Путятин остался на улице. Я последовала за офицером, который вел меня по хорошо знакомому пути. Мы пересекли двор и, повернув за угол дома, подошли к веранде. Я услышала голоса. В нескольких шагах спиной ко мне стоял мой отец и разговаривал с девочками. Рядом лицом ко мне стоял солдат с винтовкой. Немного дальше гуляла моя мачеха с Володей. Я не могла говорить. Володя первым увидел меня.
– Мариша! – закричал он и подбежал ко мне.
Все обернулись, и на лице моего отца была такая радость, которая вознаградила бы меня за любую муку.
Мы вошли в дом по-прежнему в сопровождении офицера. В столовую подали чай. Это было уже не то чаепитие, которые у нас бывали когда-то. Теперь не было ни пирожных, ни вкусных булочек, ни масла. Хлеб, который мы ели, был ржаной, а для чая не было сливок. Но радостная атмосфера, как мне показалось в состоянии волнения, была та же, что и раньше.
Офицер сел с нами за стол. Мачеха предложила ему чашку чая. Он поставил ее перед собой и начал с явным смущением помешивать чай ложечкой, очевидно пытаясь не слушать наш разговор. Посидев так некоторое время в молчании, не зная, куда девать глаза, он внезапно вскочил и выбежал из комнаты.
Я пробыла почти час. Закончив пить чай, мы пошли в гостиную. Туда офицер пришел за мной, чтобы сопроводить на улицу. Благодаря его доброжелательному отношению у нас была возможность обсудить положение. Было решено, что я постараюсь повидаться с Керенским и получить от него отмену ареста. До моего бракосочетания оставалось всего несколько дней, и мы хотели в этот день быть все вместе.
Глава 27
Керенский
После неоднократных затруднений и многочисленных попыток установить контакт мне сказали, что Керенский может принять меня только поздно вечером, около одиннадцати часов.

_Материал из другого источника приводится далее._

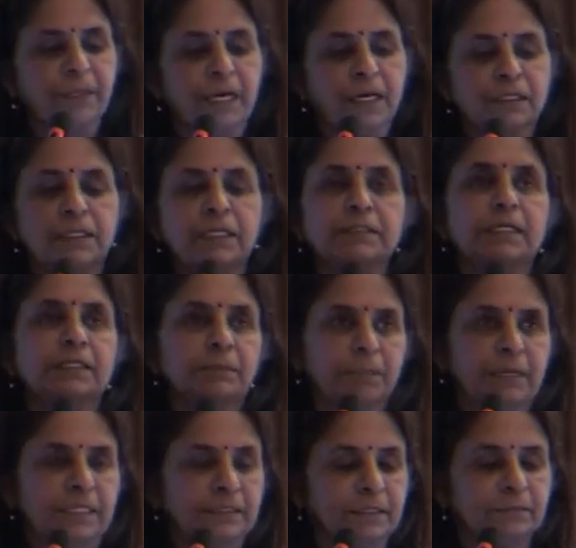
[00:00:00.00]
These are the
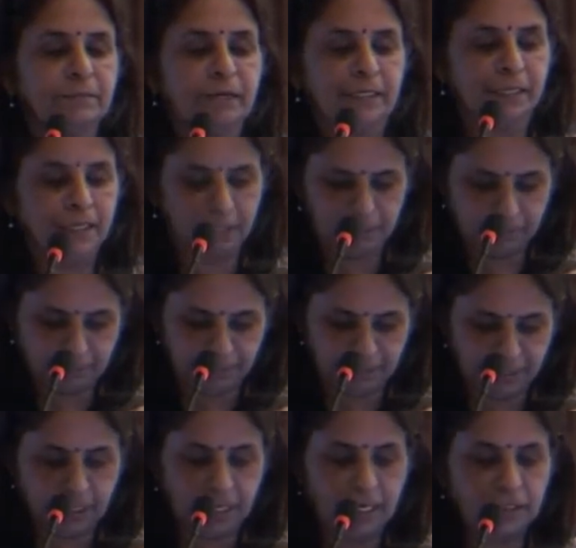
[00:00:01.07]
places where they are
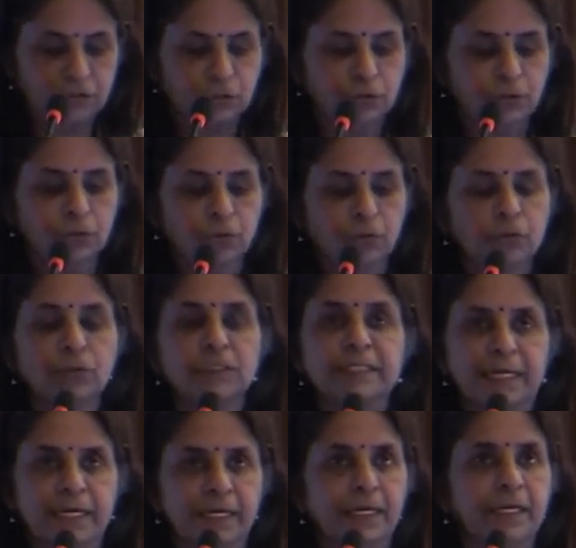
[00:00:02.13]
being asked to do
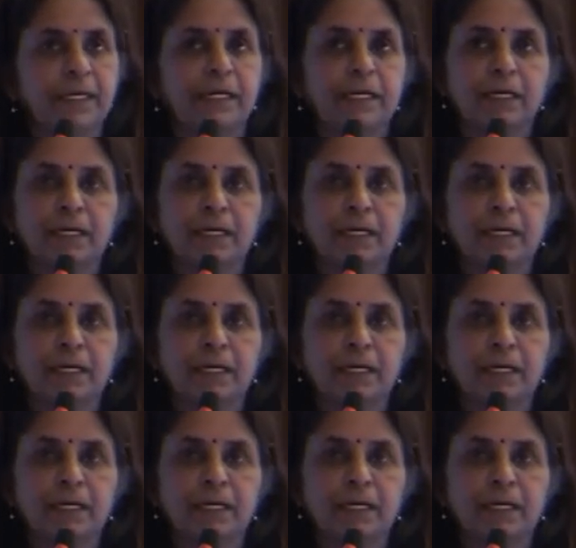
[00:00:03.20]
secondary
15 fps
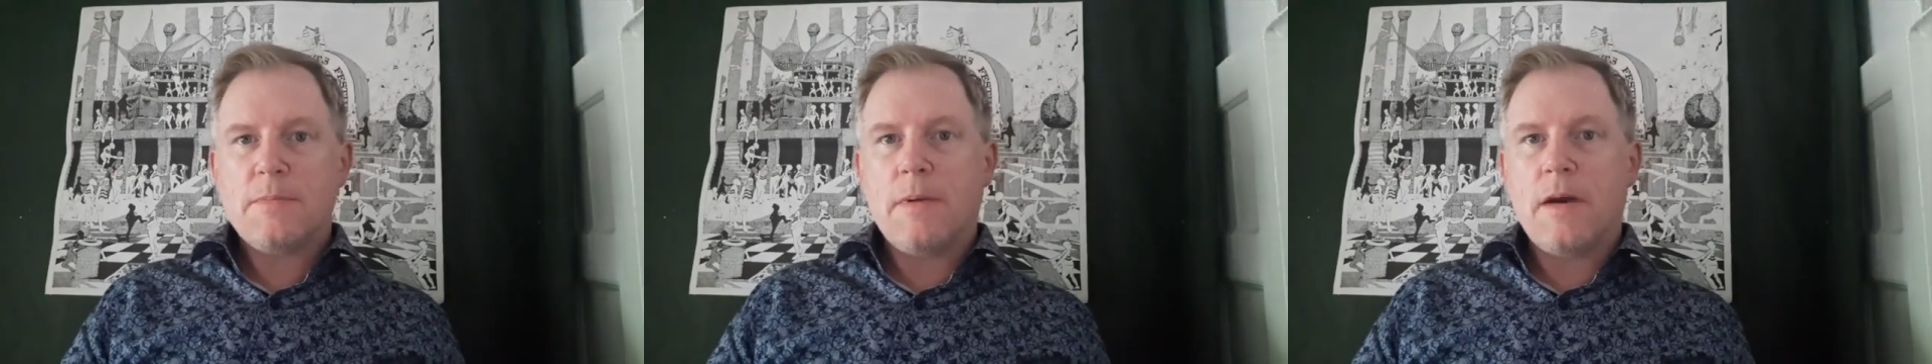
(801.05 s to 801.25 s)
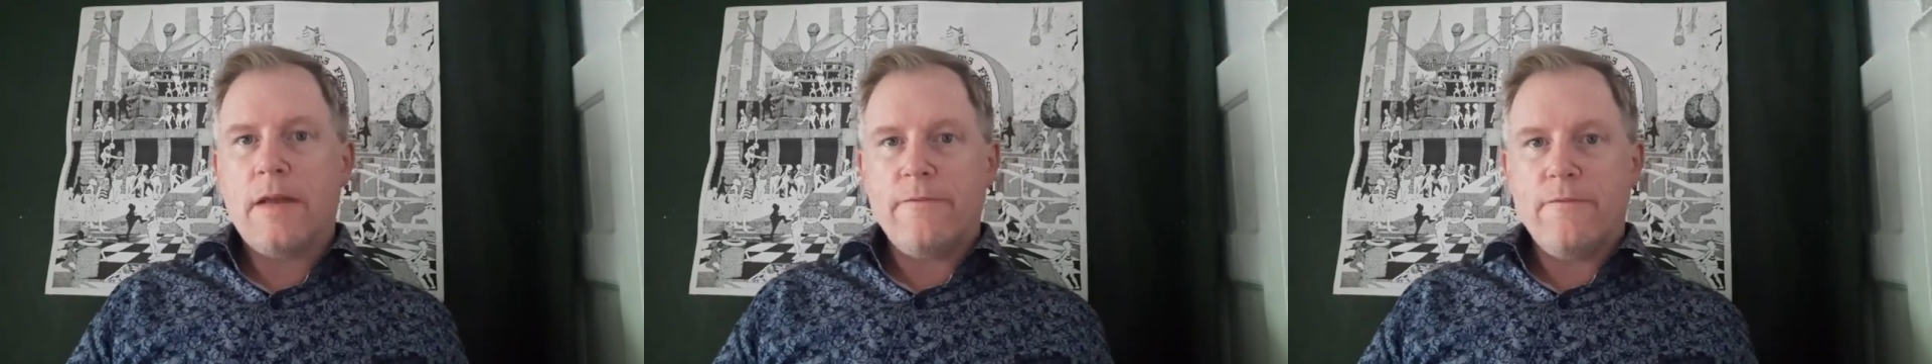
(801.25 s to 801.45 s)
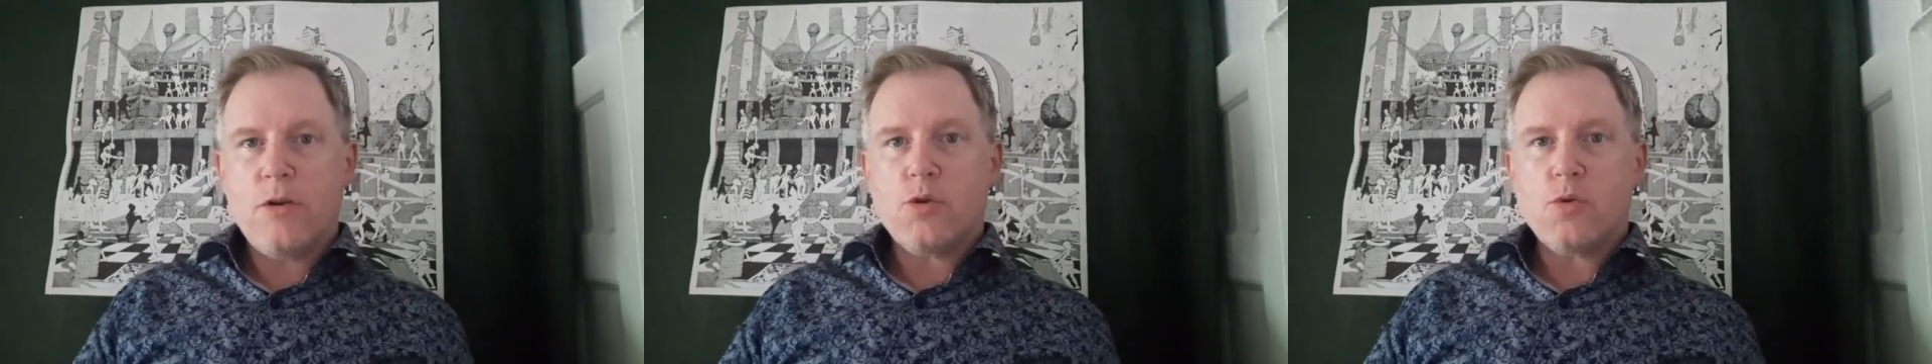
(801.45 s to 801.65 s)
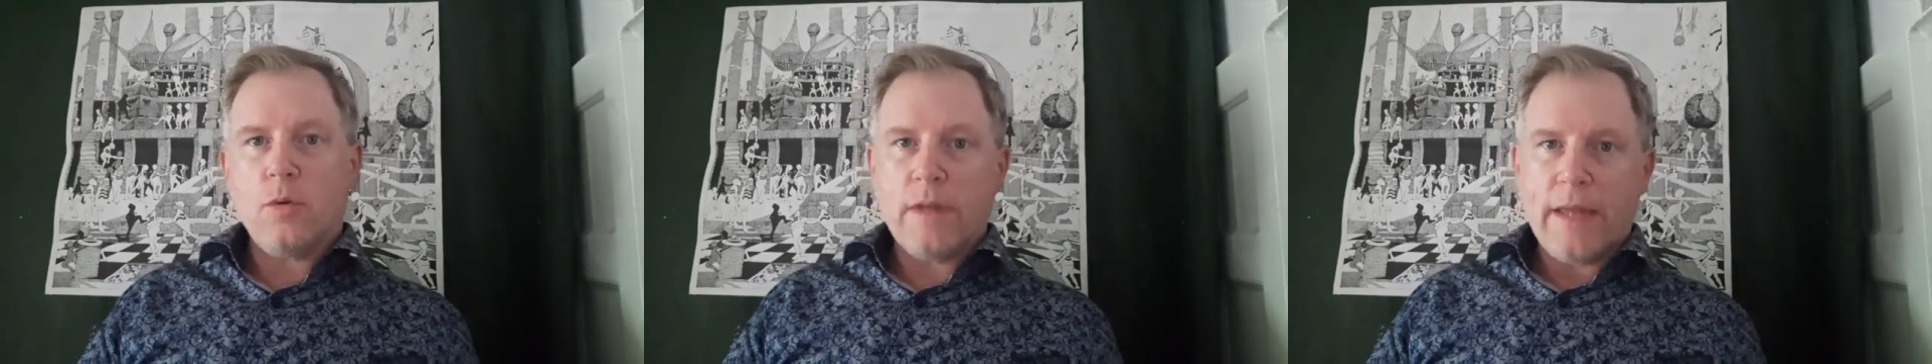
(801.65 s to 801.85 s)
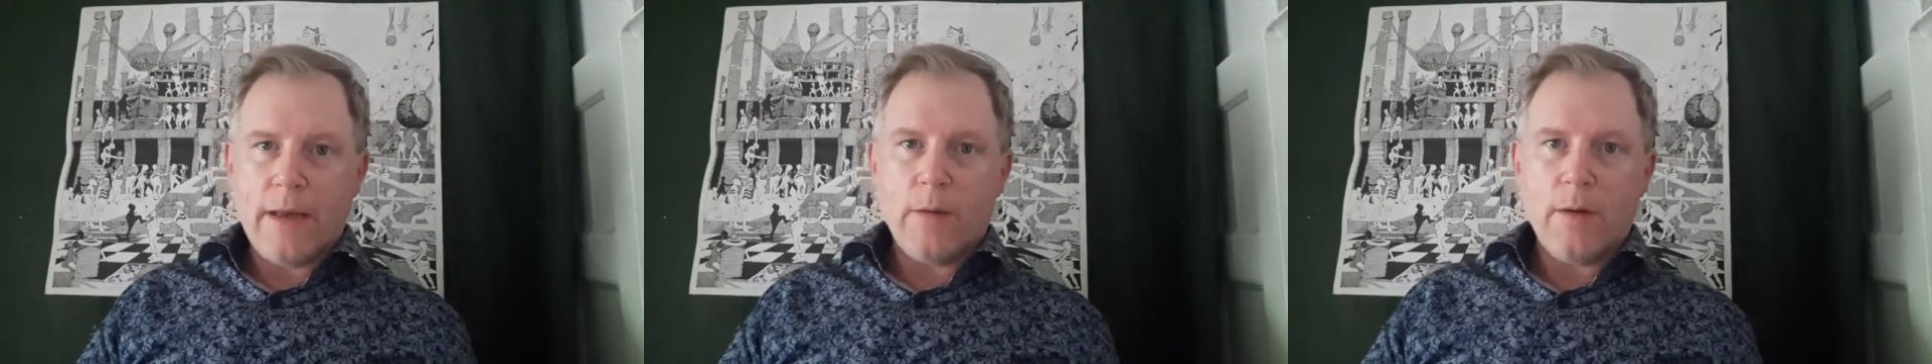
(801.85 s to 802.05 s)
behind visual
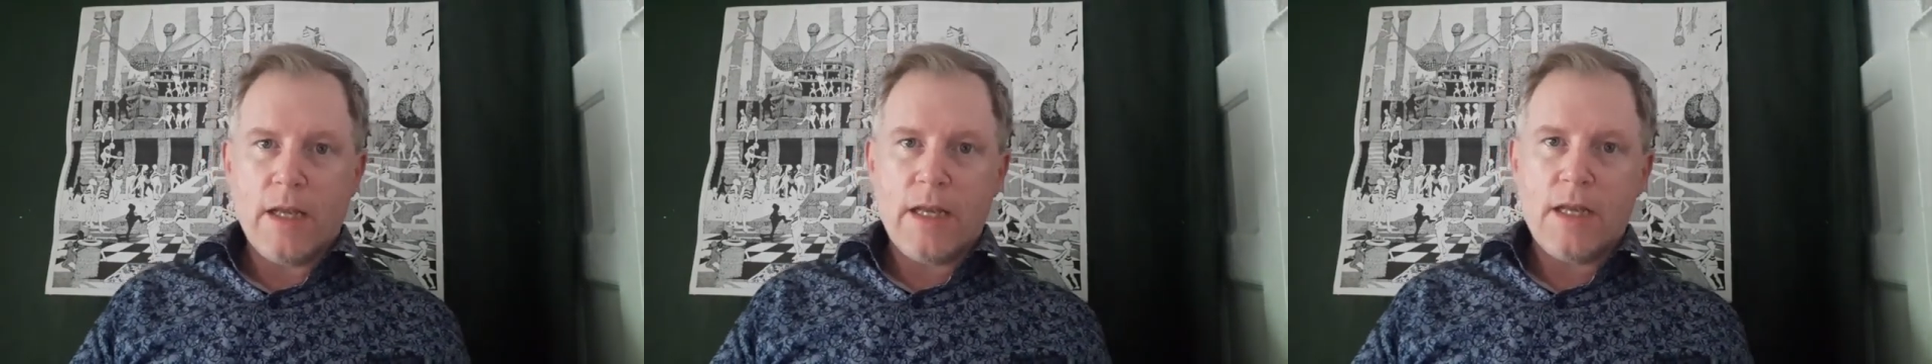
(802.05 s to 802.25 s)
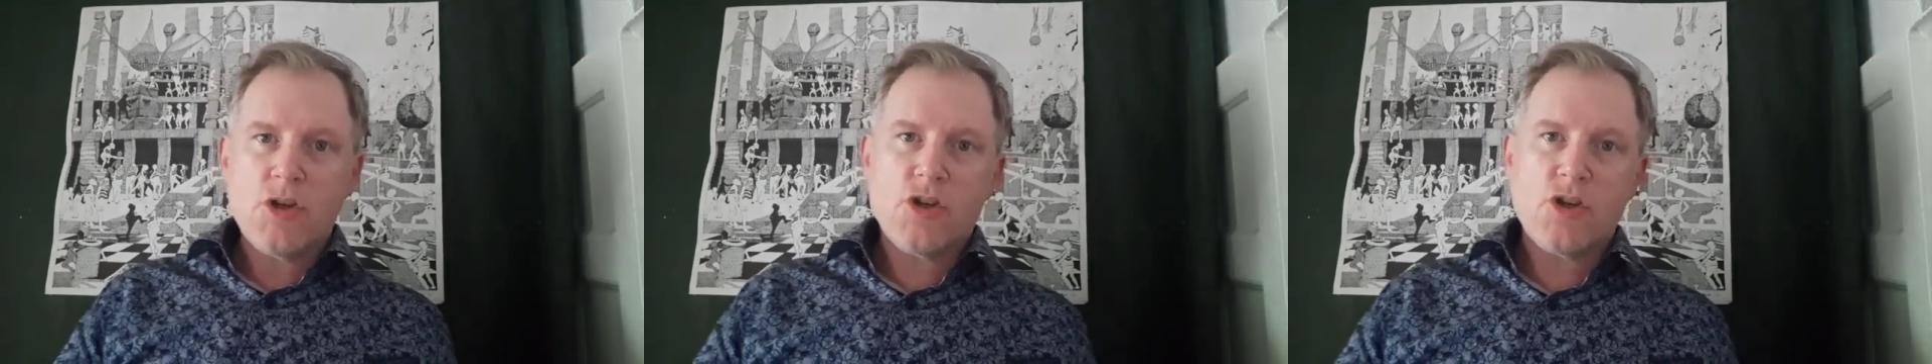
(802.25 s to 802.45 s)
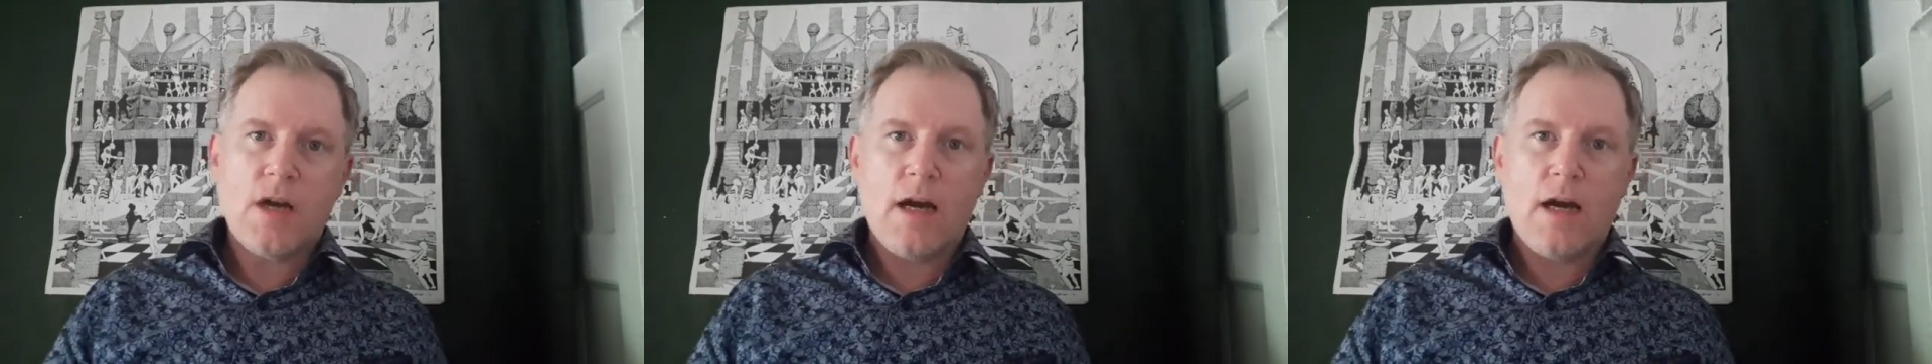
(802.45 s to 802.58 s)
language,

Я взяла извозчика и поехала в Зимний дворец. У входа меня ожидал молоденький адъютант. Я поднялась вместе с ним по широкой каменной лестнице, которая выглядела непривычно голой – ковровая дорожка была содрана. На каждой ступени нам приходилось уступать дорогу группам оборванных солдат, которые беспрестанно ходили вверх и вниз.
Мы дошли до комнат императора Александра III. В бальной зале, через которую я проходила, собрались люди, очень много людей, но я, казалось, двигалась как во сне, и лица расплывались. Я заметила только, что при моем появлении в зале все разговоры стихли.
Провожатый подвел меня к высоким дверям из красного дерева. Там мы остановились. Он вошел один, чтобы объявить о моем приходе, и через мгновение открыл дверь, сделал мне знак войти, повернулся и ушел.
Я стояла перед Керенским. Несмотря на волнение, я внимательно смотрела на него и теперь помню каждую деталь его внешности. Он был среднего роста, с лицом, расширяющимся к скулам, и большим узким ртом; его волосы были подстрижены ежиком. На нем были надеты бриджи для верховой езды, сапоги и темно-коричневый френч военного покроя без погон. Левую руку он держал несколько неестественно между пуговицами френча, подобно Наполеону, в то время как правую протягивал мне. Поздоровавшись, он указал мне на кресло, стоящее рядом с массивным столом из красного дерева.